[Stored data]

════════

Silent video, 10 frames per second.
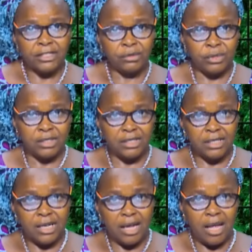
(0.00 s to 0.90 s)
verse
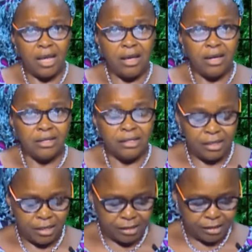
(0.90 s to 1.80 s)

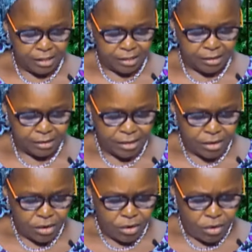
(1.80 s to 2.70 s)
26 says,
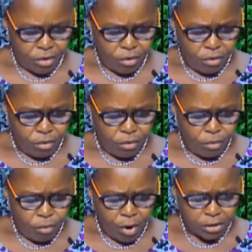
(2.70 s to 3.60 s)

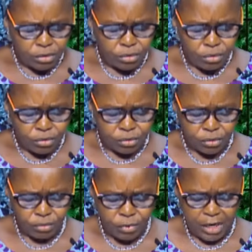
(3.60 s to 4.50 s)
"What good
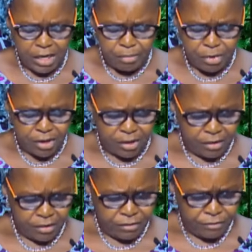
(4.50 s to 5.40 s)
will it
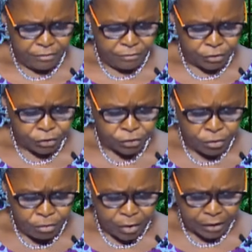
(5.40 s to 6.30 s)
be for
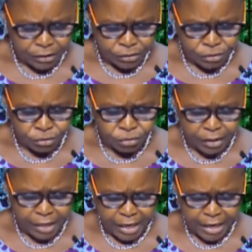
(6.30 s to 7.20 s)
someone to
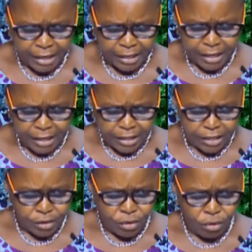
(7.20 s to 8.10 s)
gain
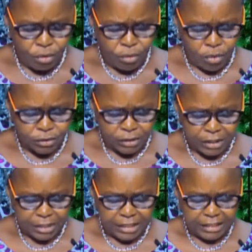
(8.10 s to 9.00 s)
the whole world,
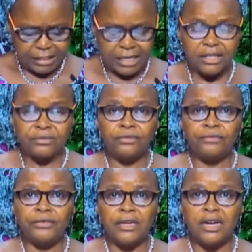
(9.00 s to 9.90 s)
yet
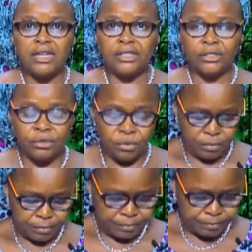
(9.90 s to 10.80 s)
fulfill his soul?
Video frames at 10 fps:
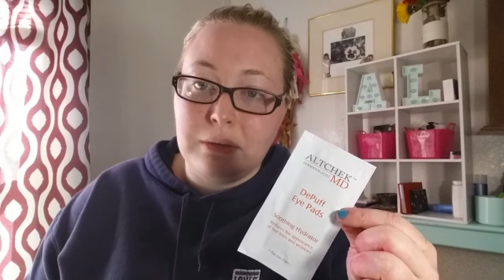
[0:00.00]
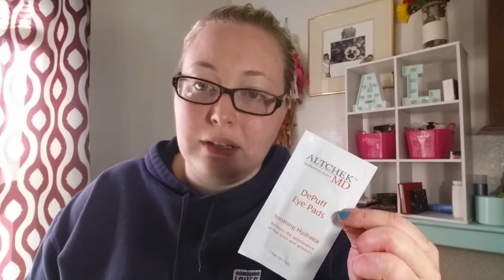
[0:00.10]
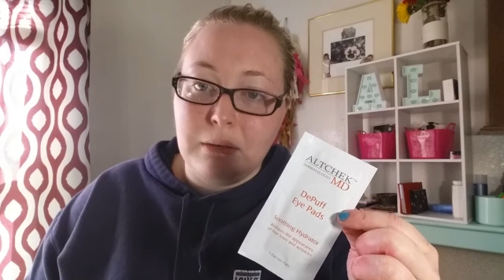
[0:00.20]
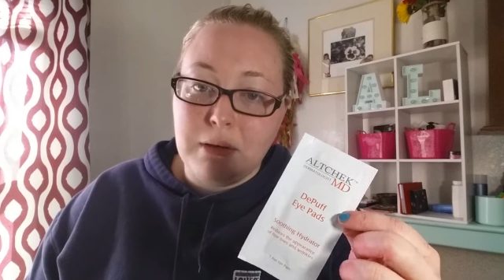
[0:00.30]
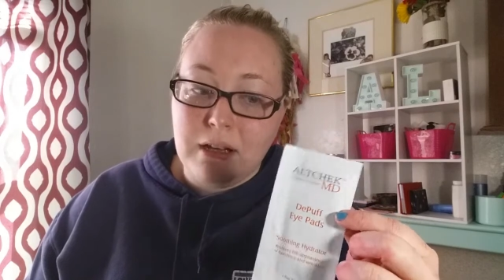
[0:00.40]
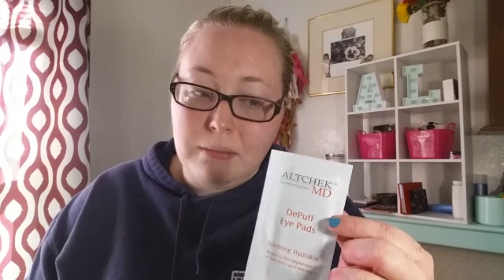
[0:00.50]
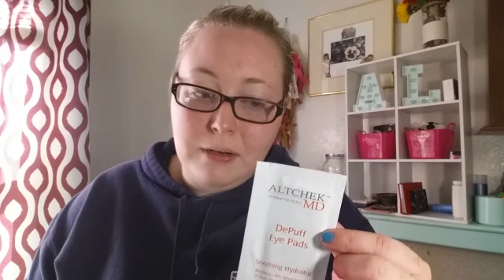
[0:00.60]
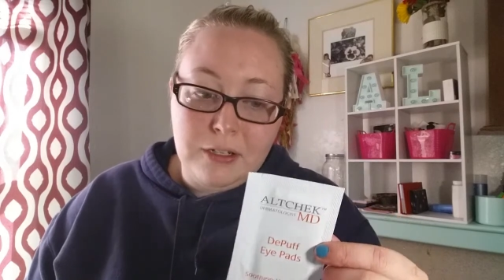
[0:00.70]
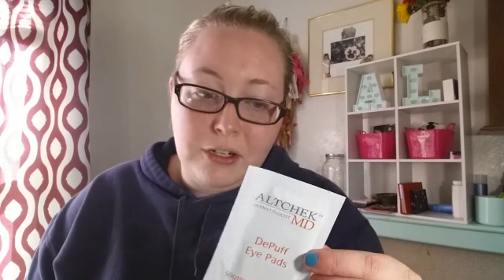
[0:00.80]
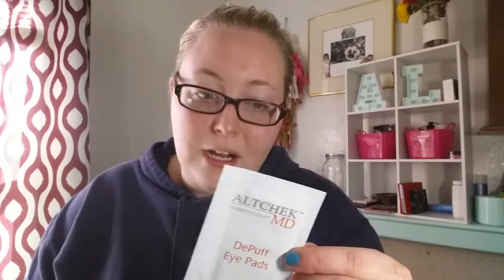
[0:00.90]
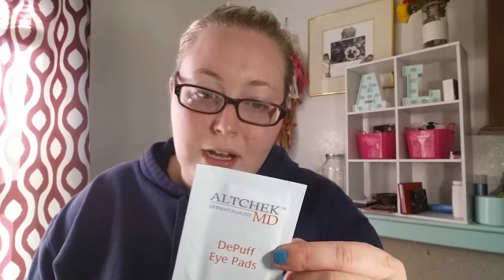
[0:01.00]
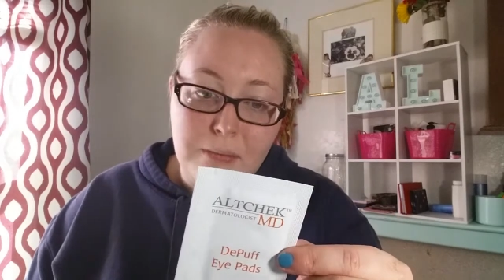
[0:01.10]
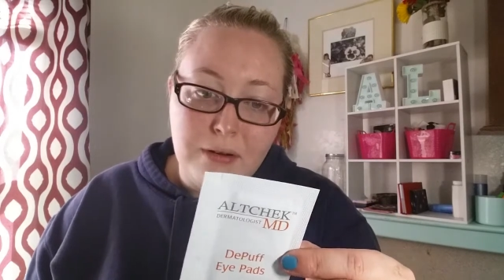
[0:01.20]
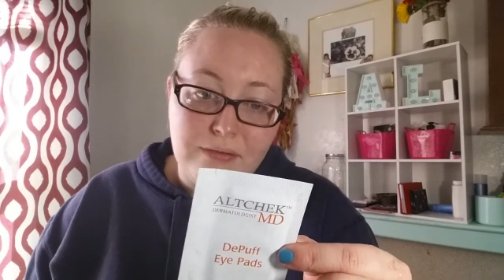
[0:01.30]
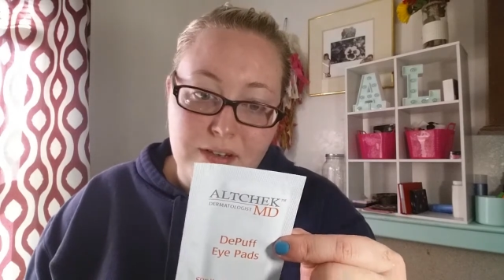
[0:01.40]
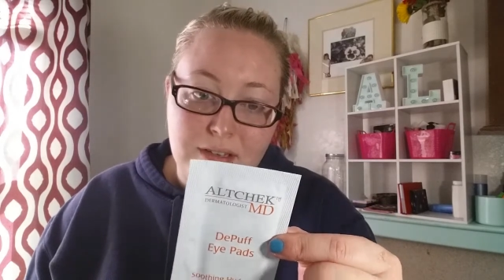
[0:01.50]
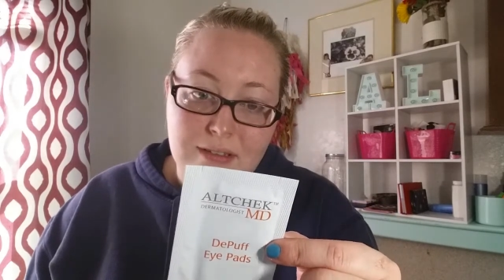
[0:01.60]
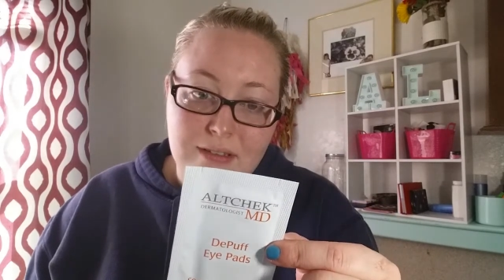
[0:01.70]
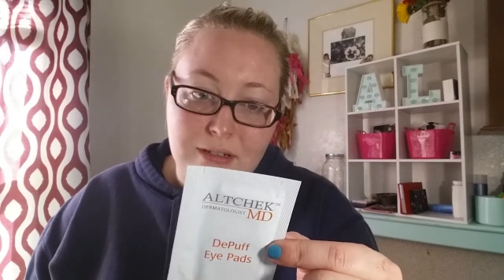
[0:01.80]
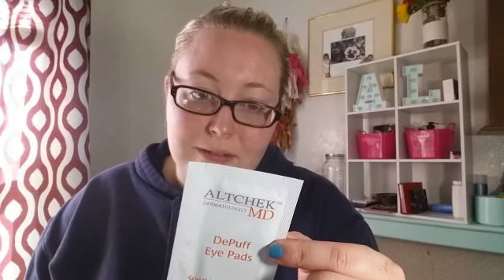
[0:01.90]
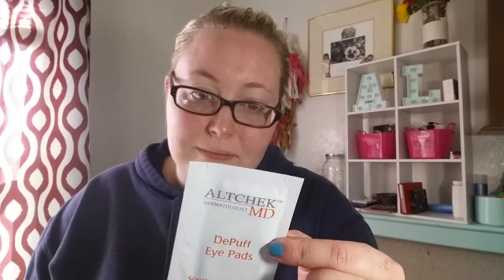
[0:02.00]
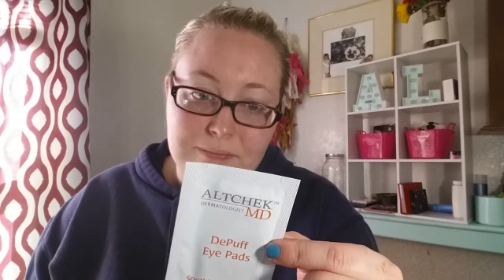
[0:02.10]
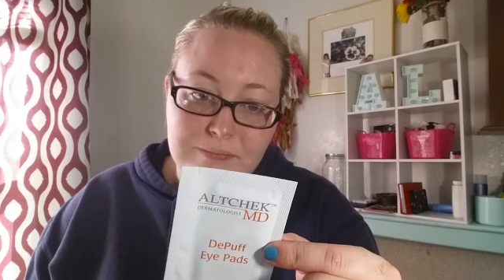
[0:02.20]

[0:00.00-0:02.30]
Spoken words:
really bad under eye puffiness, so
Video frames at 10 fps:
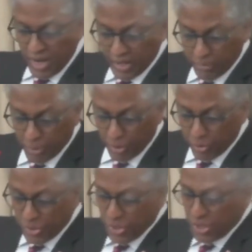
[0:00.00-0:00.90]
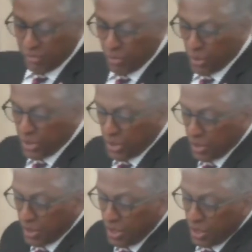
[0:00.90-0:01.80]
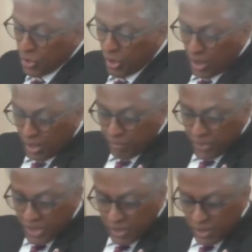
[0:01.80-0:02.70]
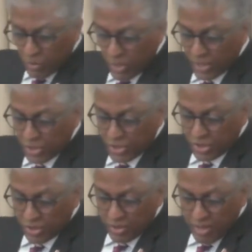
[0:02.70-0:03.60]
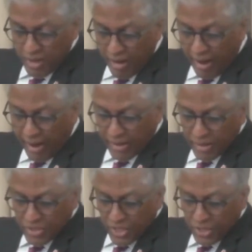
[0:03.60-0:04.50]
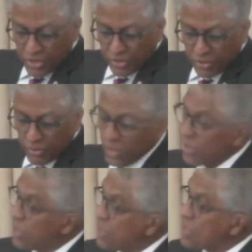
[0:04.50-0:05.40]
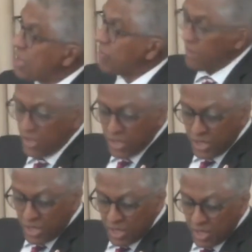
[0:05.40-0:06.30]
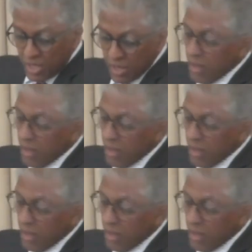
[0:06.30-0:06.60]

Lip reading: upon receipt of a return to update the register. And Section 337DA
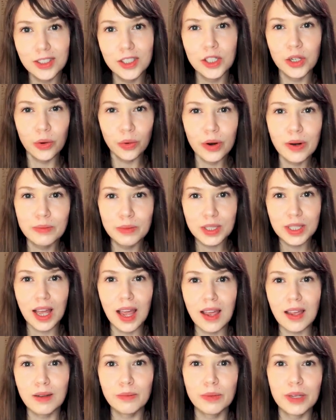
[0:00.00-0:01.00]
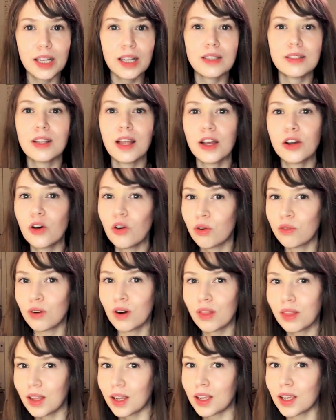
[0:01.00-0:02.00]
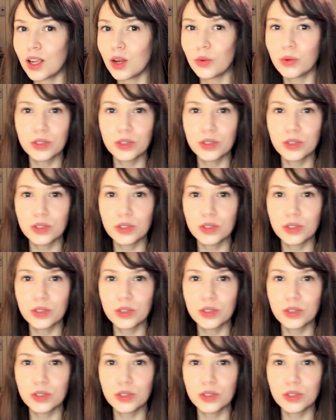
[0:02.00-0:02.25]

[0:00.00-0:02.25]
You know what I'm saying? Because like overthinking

════════

Set down the entries above exactly; no pictures belong in the copy.

Silent video, 10 frames per second.
(0.00 s to 0.90 s)
verse
(0.90 s to 1.80 s)

(1.80 s to 2.70 s)
26 says,
(2.70 s to 3.60 s)

(3.60 s to 4.50 s)
"What good
(4.50 s to 5.40 s)
will it
(5.40 s to 6.30 s)
be for
(6.30 s to 7.20 s)
someone to
(7.20 s to 8.10 s)
gain
(8.10 s to 9.00 s)
the whole world,
(9.00 s to 9.90 s)
yet
(9.90 s to 10.80 s)
fulfill his soul?
Video frames at 10 fps:
[0:00.00]
[0:00.10]
[0:00.20]
[0:00.30]
[0:00.40]
[0:00.50]
[0:00.60]
[0:00.70]
[0:00.80]
[0:00.90]
[0:01.00]
[0:01.10]
[0:01.20]
[0:01.30]
[0:01.40]
[0:01.50]
[0:01.60]
[0:01.70]
[0:01.80]
[0:01.90]
[0:02.00]
[0:02.10]
[0:02.20]

[0:00.00-0:02.30]
Spoken words:
really bad under eye puffiness, so
Video frames at 10 fps:
[0:00.00-0:00.90]
[0:00.90-0:01.80]
[0:01.80-0:02.70]
[0:02.70-0:03.60]
[0:03.60-0:04.50]
[0:04.50-0:05.40]
[0:05.40-0:06.30]
[0:06.30-0:06.60]

Lip reading: upon receipt of a return to update the register. And Section 337DA
[0:00.00-0:01.00]
[0:01.00-0:02.00]
[0:02.00-0:02.25]

[0:00.00-0:02.25]
You know what I'm saying? Because like overthinking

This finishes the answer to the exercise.